Even with his enhancements, he grayed out, eyeballs threatening to burst in his head. Pain flared all through his body, unrelieved by any drugs, as his suit had shut down all its own moving parts to preserve systems.
When the pressure dropped to three Gs, he punched up Captain Scoggins’ channel, a privilege of his position and rank. His voice sounded ragged even to him. “Skipper, that hurt. Any more jolts coming our way?”
“Not for a while, General. We’ve attritted the swarm enough to turn our asses to them and start extending again, but that also means they’ll be landing more easily. As soon as you can, please move around to the stern and keep it clear.”
“Roger, Skipper.
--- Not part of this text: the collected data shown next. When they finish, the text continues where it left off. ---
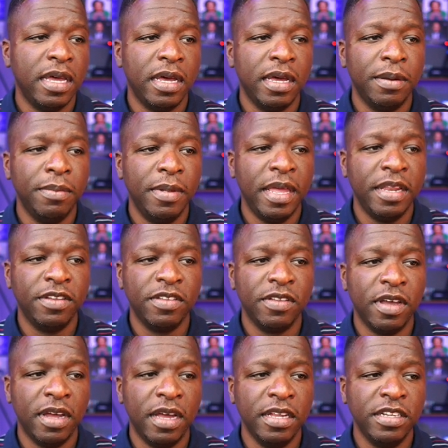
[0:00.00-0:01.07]
um, and
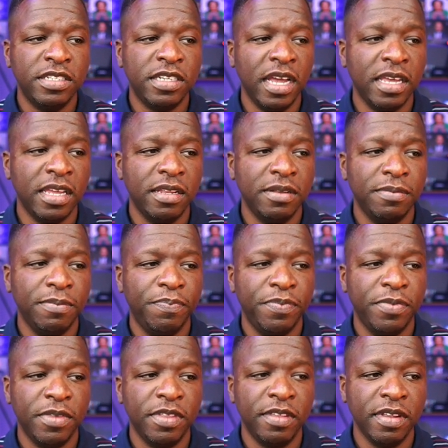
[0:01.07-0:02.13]
just uncheck it.
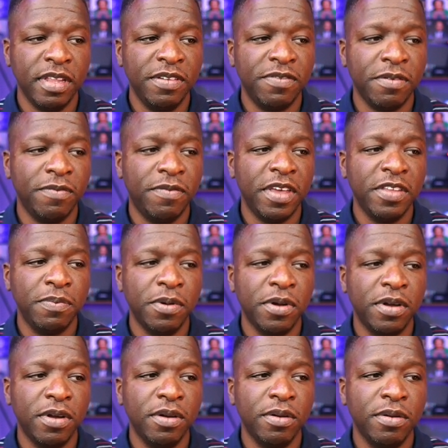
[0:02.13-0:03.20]
Delete from
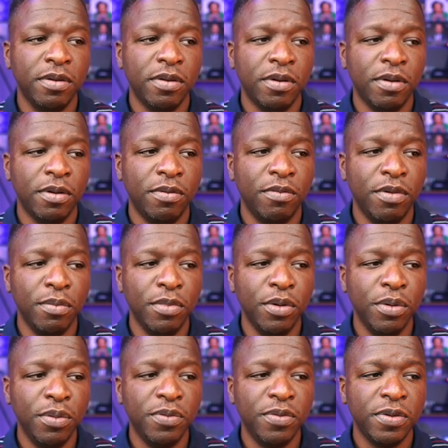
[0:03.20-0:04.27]
Facebook,
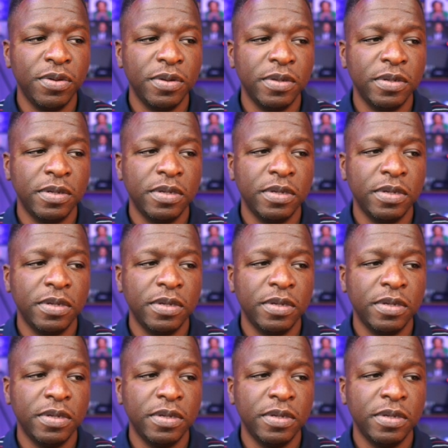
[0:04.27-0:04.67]
remove.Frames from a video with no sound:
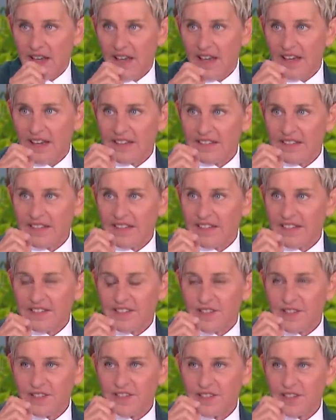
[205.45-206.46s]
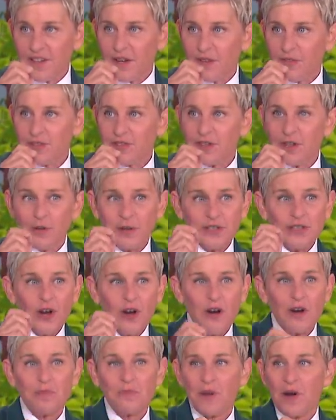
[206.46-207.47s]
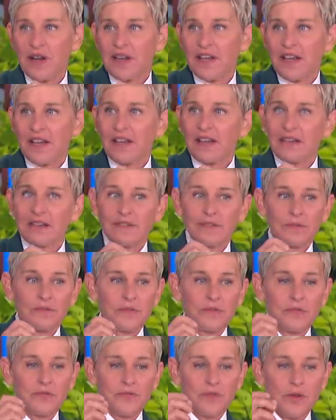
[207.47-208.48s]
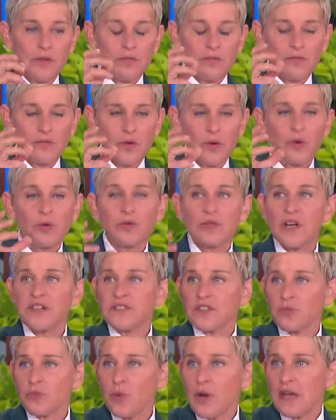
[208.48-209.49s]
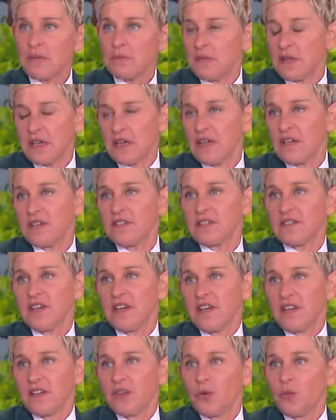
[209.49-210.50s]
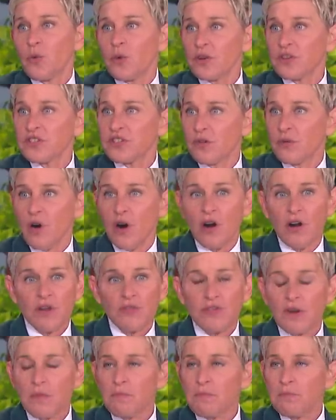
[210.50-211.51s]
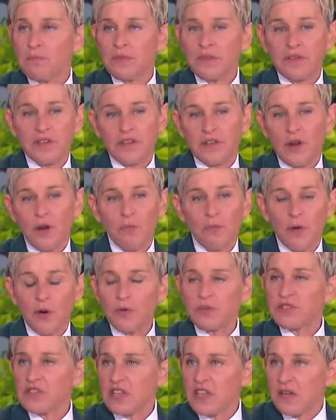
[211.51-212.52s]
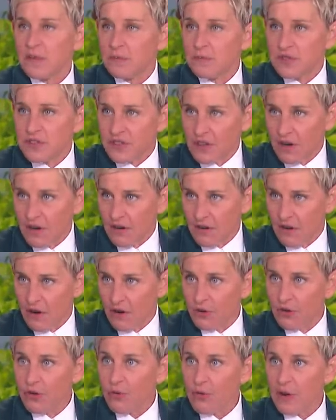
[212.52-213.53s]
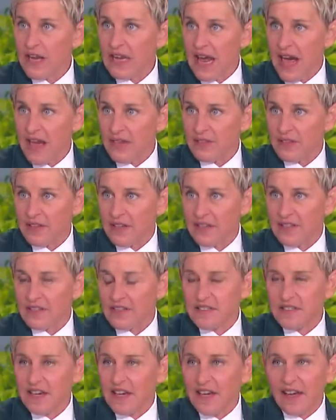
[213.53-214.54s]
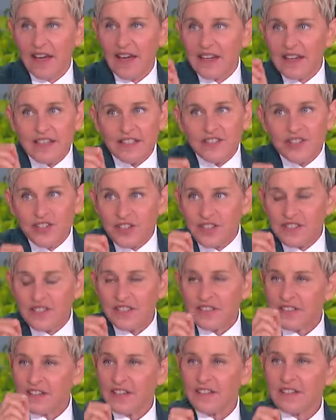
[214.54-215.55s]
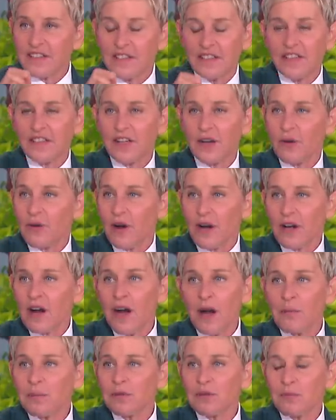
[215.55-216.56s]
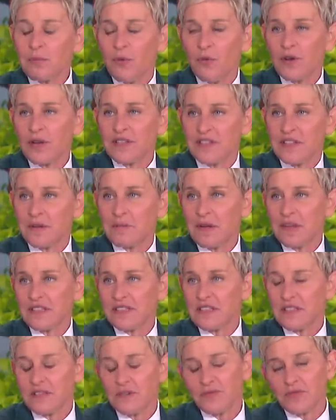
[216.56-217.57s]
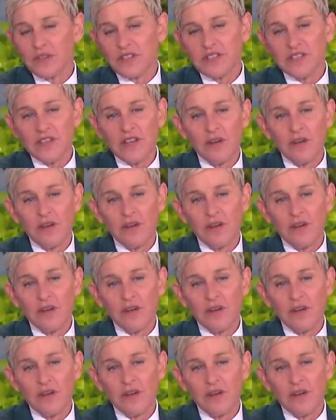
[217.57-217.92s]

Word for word: And it's just, you know, so it's heartbreaking for, for who doesn't win, because you work so hard. They're, you know, both teams are, are great athletes, and it's just a, a, you know, a couple of points that makes a difference.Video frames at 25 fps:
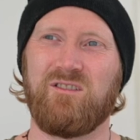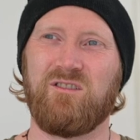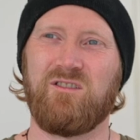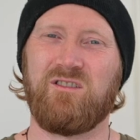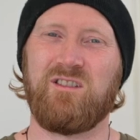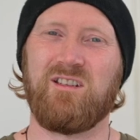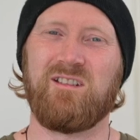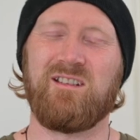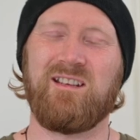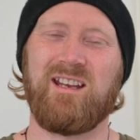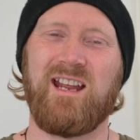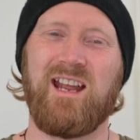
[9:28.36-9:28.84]

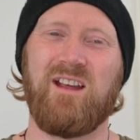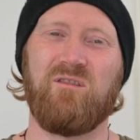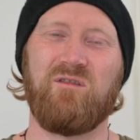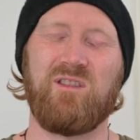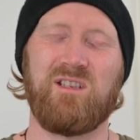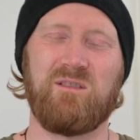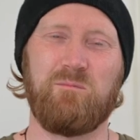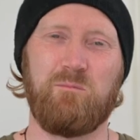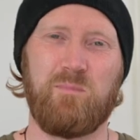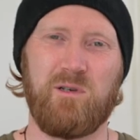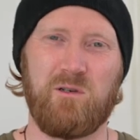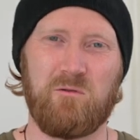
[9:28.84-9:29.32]
didn't have
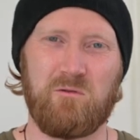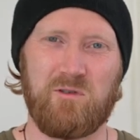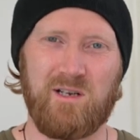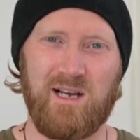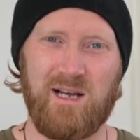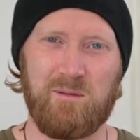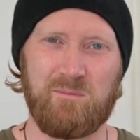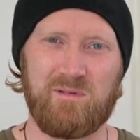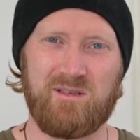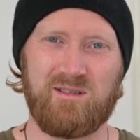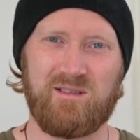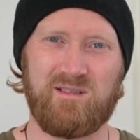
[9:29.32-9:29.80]
these
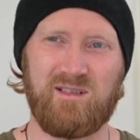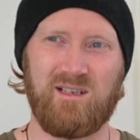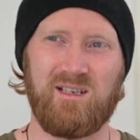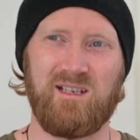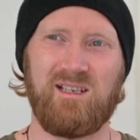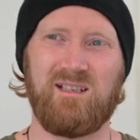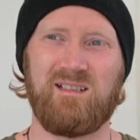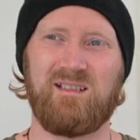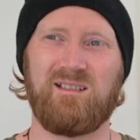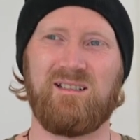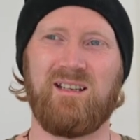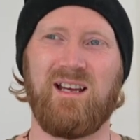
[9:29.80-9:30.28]
built-up
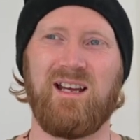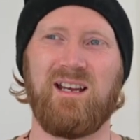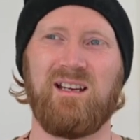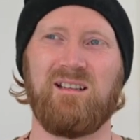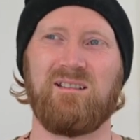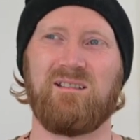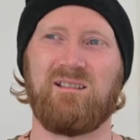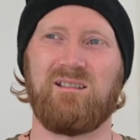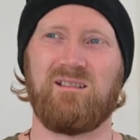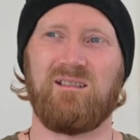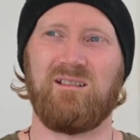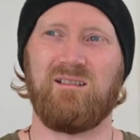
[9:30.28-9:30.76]

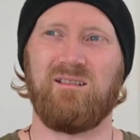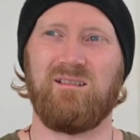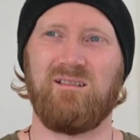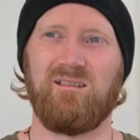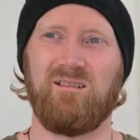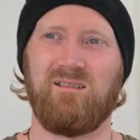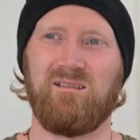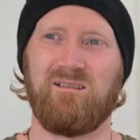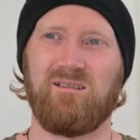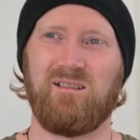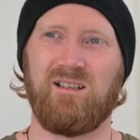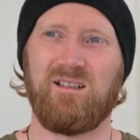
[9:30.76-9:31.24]
city-states
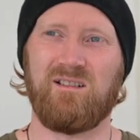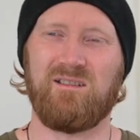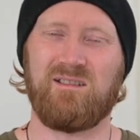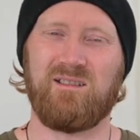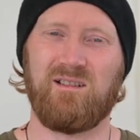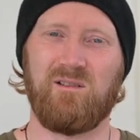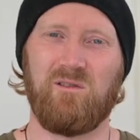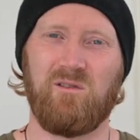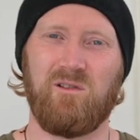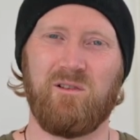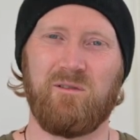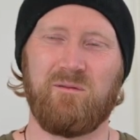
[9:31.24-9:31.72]
and
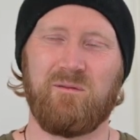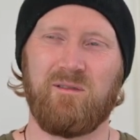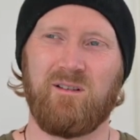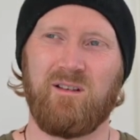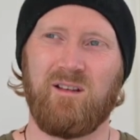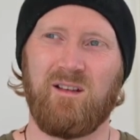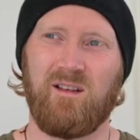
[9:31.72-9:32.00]
so on.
Bull out.” He took a deep breath, feeling his suit stab him with painkillers.
Dialing up a stim, he rolled over with a groan and got to his feet. Switching to his senior warbot controller’s channel, he asked, “Butler, you there?”
“Here, boss,” Butler replied.
“Here, boss,” Flight Warrant Krebs broke in, his grin clear on the audio.
“Shut up, Krebs,” Bull and Butler said simultaneously.
“Butler,” Bull went on, “pass the word to the controllers. Send all warbots out on a general search-and-destroy to clear the forward facets of any stray Scourges. Once all Marines get back out on the hull, we’ll move to the stern.”
“Aye, aye, sir.”
Bull passed instructions to his battalion commanders, and then checked the casualty count. Contrary to Michelle’s pessimistic prediction, he noted only about two hundred Marines wounded, along with twenty dead, a very good number for everyone but that unlucky score of men and women.